Burada; devlet nedir, devlet/iktidar ilişkisi nasıl işler, devlet biçimleri nelerdir gibi konulara girmenin ne gereği ne de imkânı var; ama hemen söyleyelim, devletlerin belli birimleri belirli amaçlar doğrultusunda bu tür “operasyonlar” düzenlerler. Derin devlet, derin çeteler sözü, vatan hainleri’nin uydurması ya da ruh hastalarının paranoyası değildir. Hele de bu konuda bunca sabıkası olan Türk devletini düşünürseniz… Gladyo’suyla, Özel Harp Dairesi’yle, istihbarat teşkilatlarının özel birimleriyle, böyle bir derin yapının Türk devletinin de bir parçası olduğunu, son kanlı katliamda devlet/iktidar aklaması paklamasına çıkanlar benden daha iyi bilirler. En yakın ve bilinen örnek Hrant Dink cinayetini, Zirve Yayınevi katliamını, biraz daha eskiye giderek Şemdinli olaylarını, gencecik bir kızın ölümüne neden olan, PKK’nin üzerine yıkılan ve mahkemede MİT adına çalışan bir ajan provokatörün işi olduğu ortaya çıkan belediye otobüsüne saldırı olayını, yüzlerce değil binlerce faili meçhulü, mesela Uğur Mumcu, Ahmet Taner Kışlalı, Hablemitoğlu cinayetlerini hatırlayalım.
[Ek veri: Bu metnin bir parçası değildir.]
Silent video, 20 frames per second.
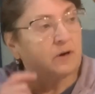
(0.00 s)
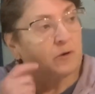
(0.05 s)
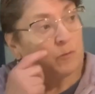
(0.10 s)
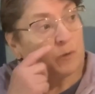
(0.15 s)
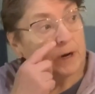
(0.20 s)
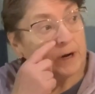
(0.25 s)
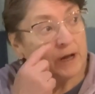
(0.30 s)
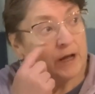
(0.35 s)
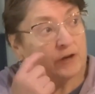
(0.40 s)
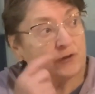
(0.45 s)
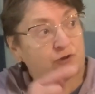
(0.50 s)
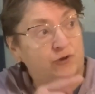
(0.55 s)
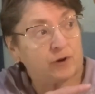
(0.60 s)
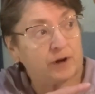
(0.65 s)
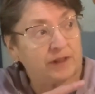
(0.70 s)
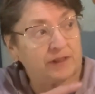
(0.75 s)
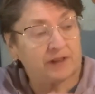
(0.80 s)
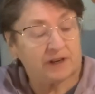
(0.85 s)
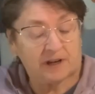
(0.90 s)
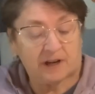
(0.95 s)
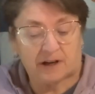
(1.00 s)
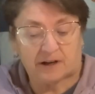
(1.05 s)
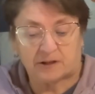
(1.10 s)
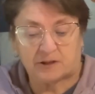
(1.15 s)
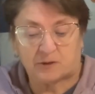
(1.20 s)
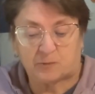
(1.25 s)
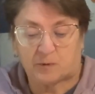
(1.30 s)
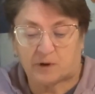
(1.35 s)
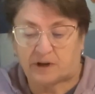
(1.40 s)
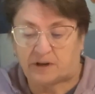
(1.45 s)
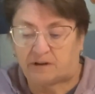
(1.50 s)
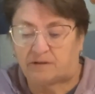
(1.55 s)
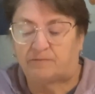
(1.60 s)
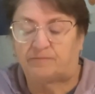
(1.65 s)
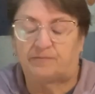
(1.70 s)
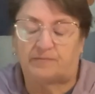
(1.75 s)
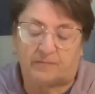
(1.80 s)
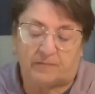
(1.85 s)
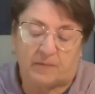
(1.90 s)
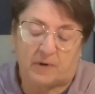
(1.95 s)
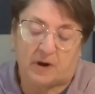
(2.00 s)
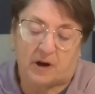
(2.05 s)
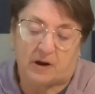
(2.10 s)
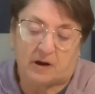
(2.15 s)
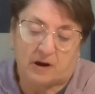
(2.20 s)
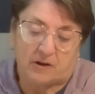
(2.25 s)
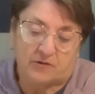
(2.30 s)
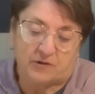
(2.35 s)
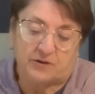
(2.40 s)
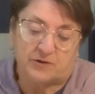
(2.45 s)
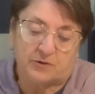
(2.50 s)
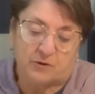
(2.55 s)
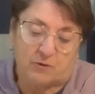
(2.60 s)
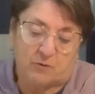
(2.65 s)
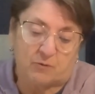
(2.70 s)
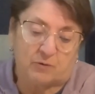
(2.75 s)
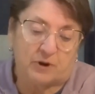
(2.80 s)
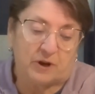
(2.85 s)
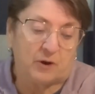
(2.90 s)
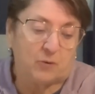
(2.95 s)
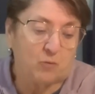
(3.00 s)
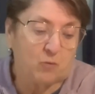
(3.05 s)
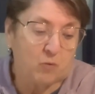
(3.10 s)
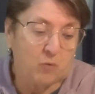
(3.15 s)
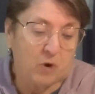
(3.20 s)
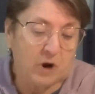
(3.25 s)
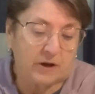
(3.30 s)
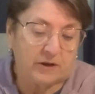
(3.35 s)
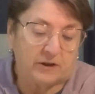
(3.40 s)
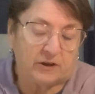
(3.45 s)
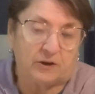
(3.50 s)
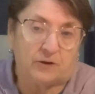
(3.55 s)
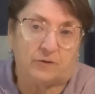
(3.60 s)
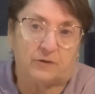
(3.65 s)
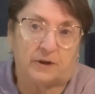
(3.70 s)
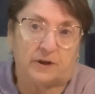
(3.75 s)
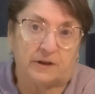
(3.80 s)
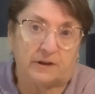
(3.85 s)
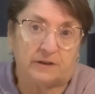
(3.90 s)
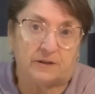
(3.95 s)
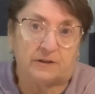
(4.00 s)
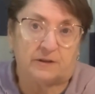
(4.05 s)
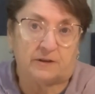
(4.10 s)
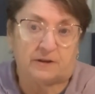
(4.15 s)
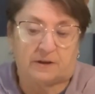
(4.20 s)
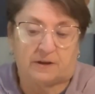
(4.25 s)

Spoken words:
When I join the next one, there's only one unit,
Ankara saldırısında da devletin kimi birimlerinin parmağı, en azından göz yumması ve kolaylaştırıcılığı olduğunu söyleyenlere hakaret edip onları bölücü ilan etmeden önce, barış umutlarını dinamitlemekte kimlerin doğrudan veya dolaylı çıkarı var ve onlar devletin neresindeler diye düşünmek gerek.
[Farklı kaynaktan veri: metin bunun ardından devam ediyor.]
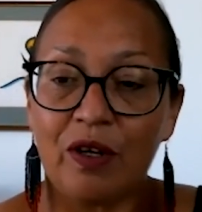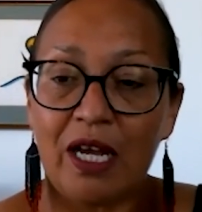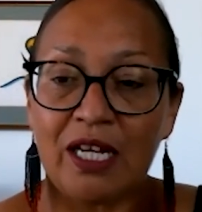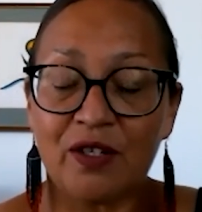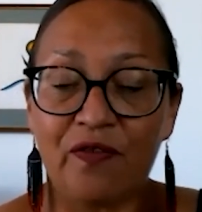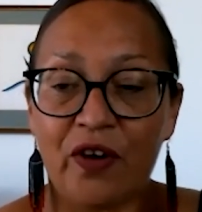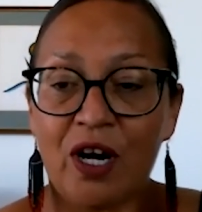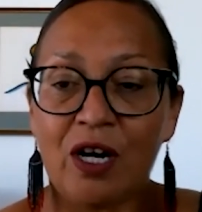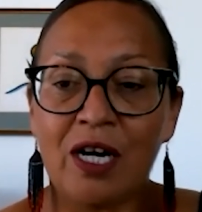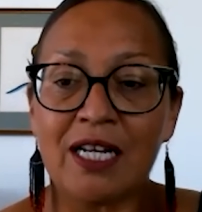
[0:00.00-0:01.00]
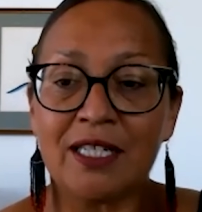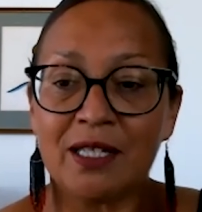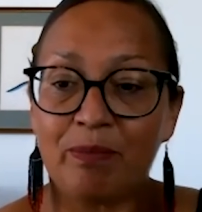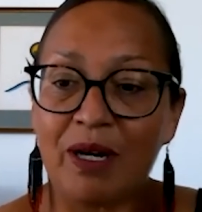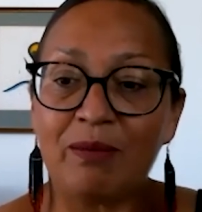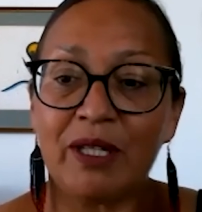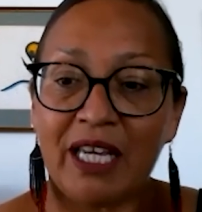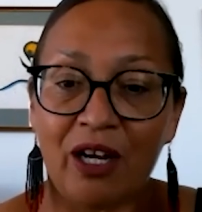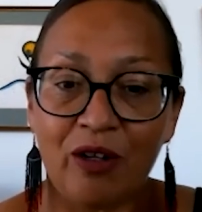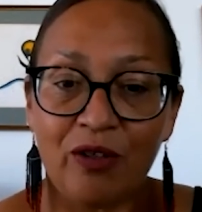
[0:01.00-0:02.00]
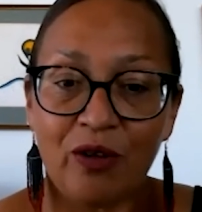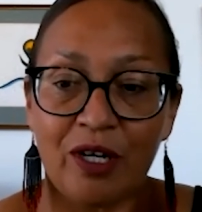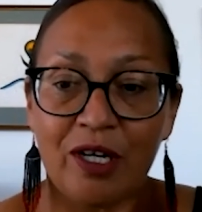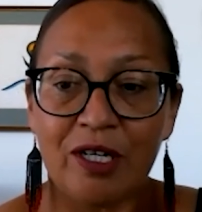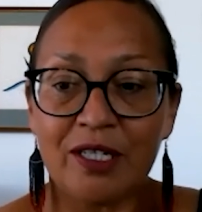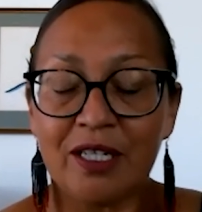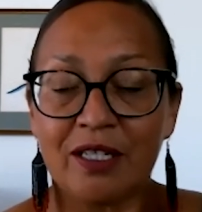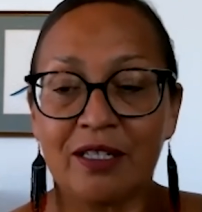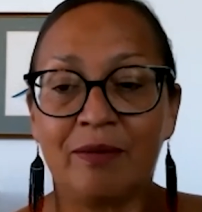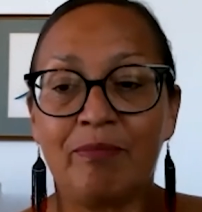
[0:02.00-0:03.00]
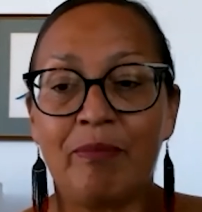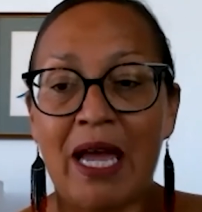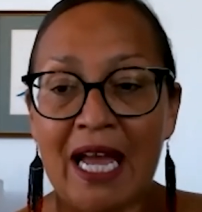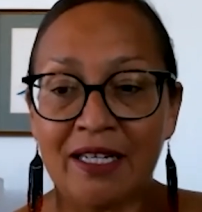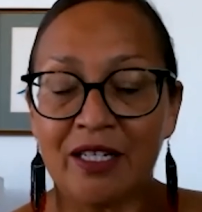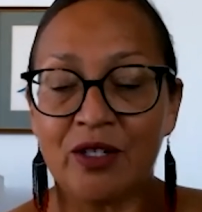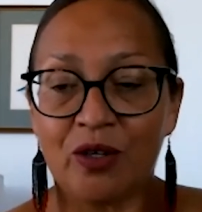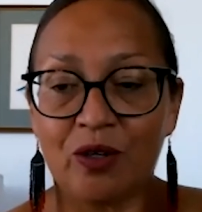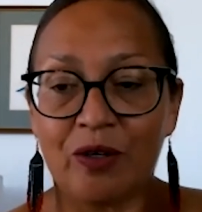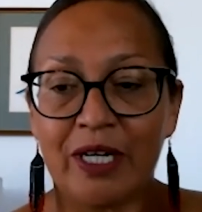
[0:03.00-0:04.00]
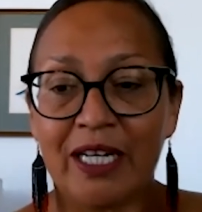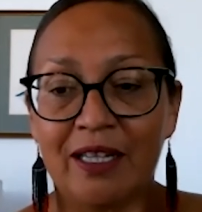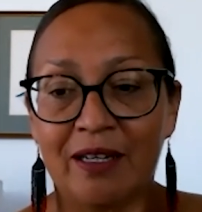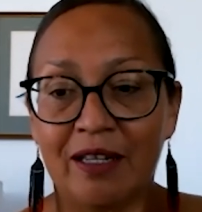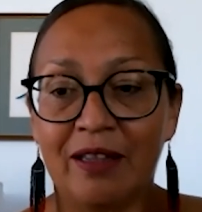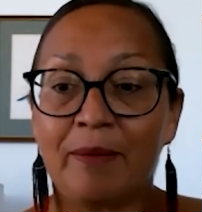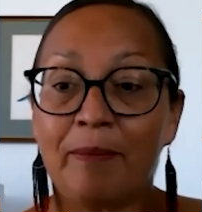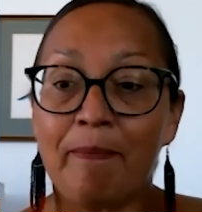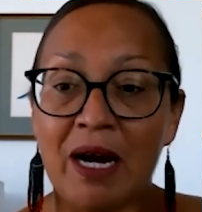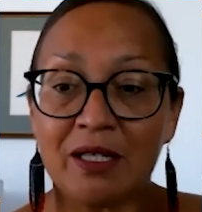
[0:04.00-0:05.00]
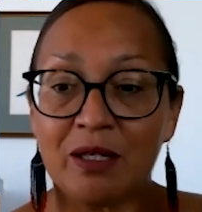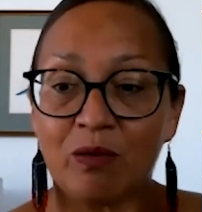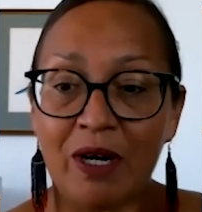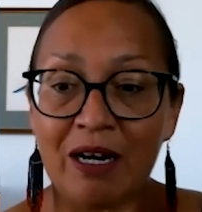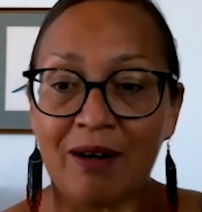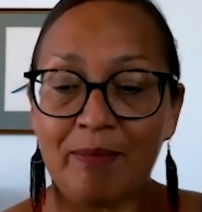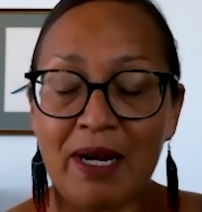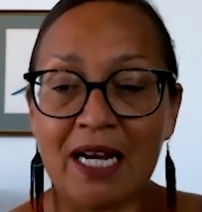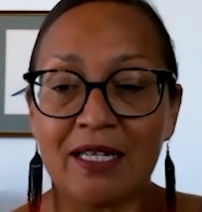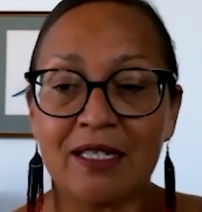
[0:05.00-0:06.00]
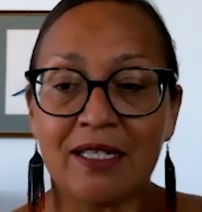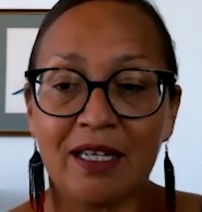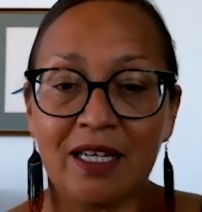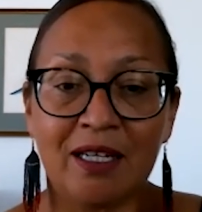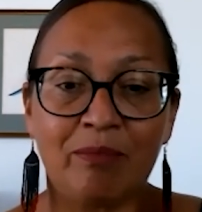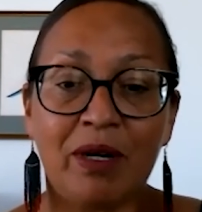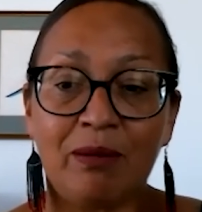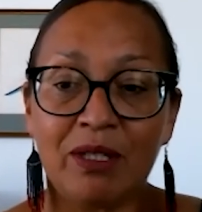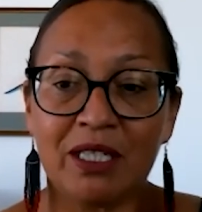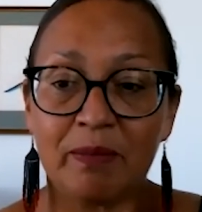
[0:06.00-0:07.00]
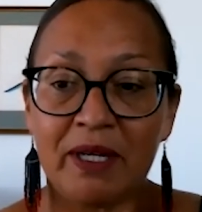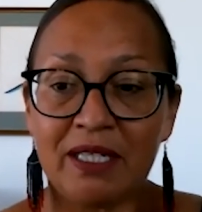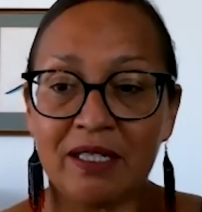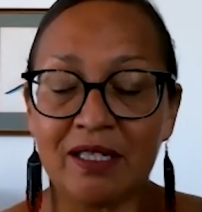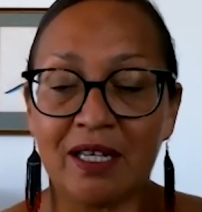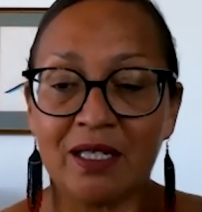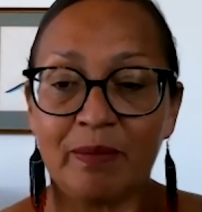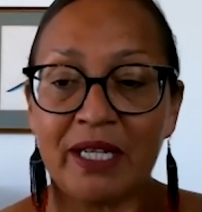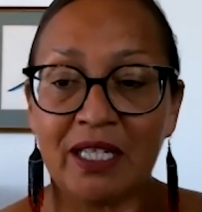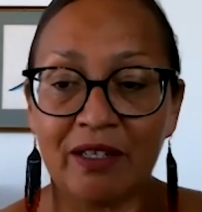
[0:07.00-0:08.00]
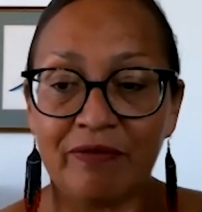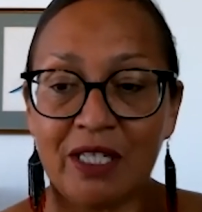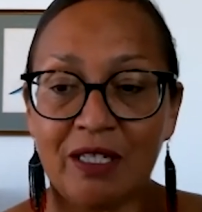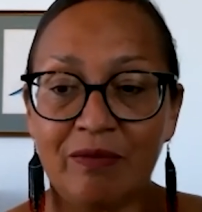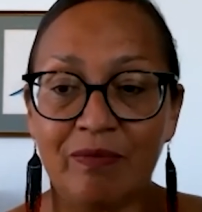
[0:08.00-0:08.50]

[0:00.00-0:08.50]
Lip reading: as far as the public health orders, the mandatory, the must wear a mask in public spaces has been lifted.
Kim yaptı yetmez, kim sorumlu?
Bu türden terör eylemlerinde eylemi kimin yaptığını bulmak kuşkusuz önemlidir. Ama iktidarın sorumluluğunu yerine getirdiğini ispat için parçalara ayrılmış canlı bombaların adalete teslim edildiğini söyleyebilecek kadar şaşırmış bir başbakanın bulunduğu bir ülkede, bu kadarıyla yetinmek olayı çözmek midir? Reyhanlı, Diyarbakır, Suruç ve benzeri olaylarda; canlı bomba IŞİD’ciymiş demek (hatta Reyhanlı katliamında IŞİD’i korumak için davayı delil karartmasıyla örtmek) yarım yamalak soruşturmayı orada bırakmak, üstüne bir de soruşturmanın gizliliği kararı alıp kamuoyundan saklamak, suçu ve terör eyleminin ardındaki gerçek güçleri örtbas etmek değil midir? Örtbas etmekten, bulandırmaktan, çarpıtmaktan sorumlu olanlar kimler peki? Hele de en önemli görevi istihbarat toplamak olan MİT ve devletin diğer ilgili birimleri görevlerini yerine getirmemişlerse, yanlış operasyonlar yapmışlarsa bunun siyasî sorumlusu MİT müsteşarlığının bağlı olduğu başbakan, ilgili bakanlar, bir de hepsinin başındaki Cumhurbaşkanı Erdoğan değilse, kimlerdir?
Altını ıslatan çocuğun “Ben yapmadım pipim yaptı” demesi misâli, suçu IŞİD’e, terör örgütlerine, dış mihraklara, hatta bazen muhalefete, hele de Kürt siyasal hareketine yüklemek kimseyi sorumluluktan kurtarmaz. Gerçekleri açığa çıkarmayan, tetikçilerin arkasındaki şiddet odaklarına dokunmayan, o odaklarla, mesela IŞİD ve benzerleriyle al takke ver külah içli dışlı olmuş, yardım etmiş, destek vermiş olan iktidar tabii ki hem siyasî hem de vicdanî sorumluluğa sahiptir.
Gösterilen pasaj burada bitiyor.